+++ Records to process
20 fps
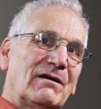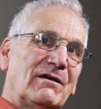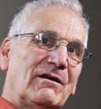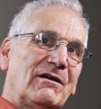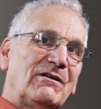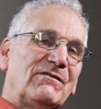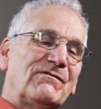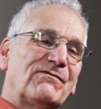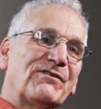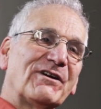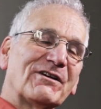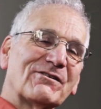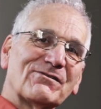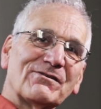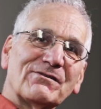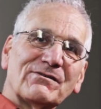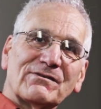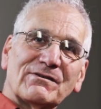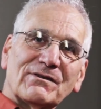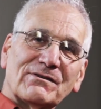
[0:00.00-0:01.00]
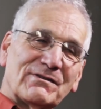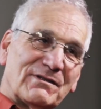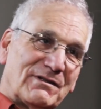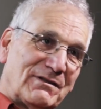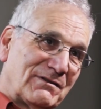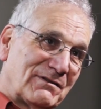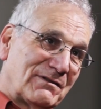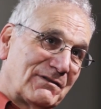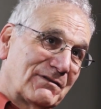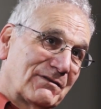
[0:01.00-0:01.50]
Infectious
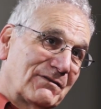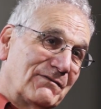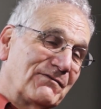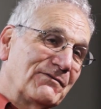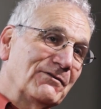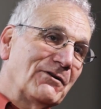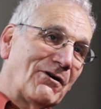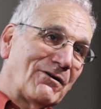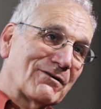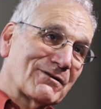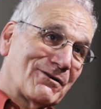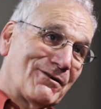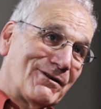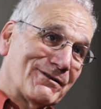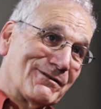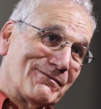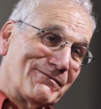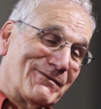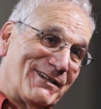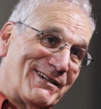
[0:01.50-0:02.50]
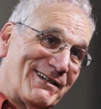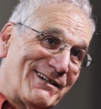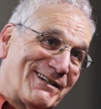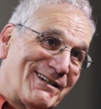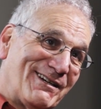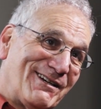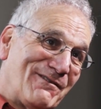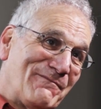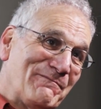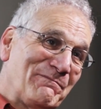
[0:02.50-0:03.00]
diseases have not gone
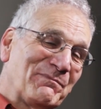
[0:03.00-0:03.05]
away.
++++++
◆ Problem details
A precise copy of each record, with the images removed, should be output.

◆ The answer
20 fps
[0:00.00-0:01.00]
[0:01.00-0:01.50]
Infectious
[0:01.50-0:02.50]
[0:02.50-0:03.00]
diseases have not gone
[0:03.00-0:03.05]
away.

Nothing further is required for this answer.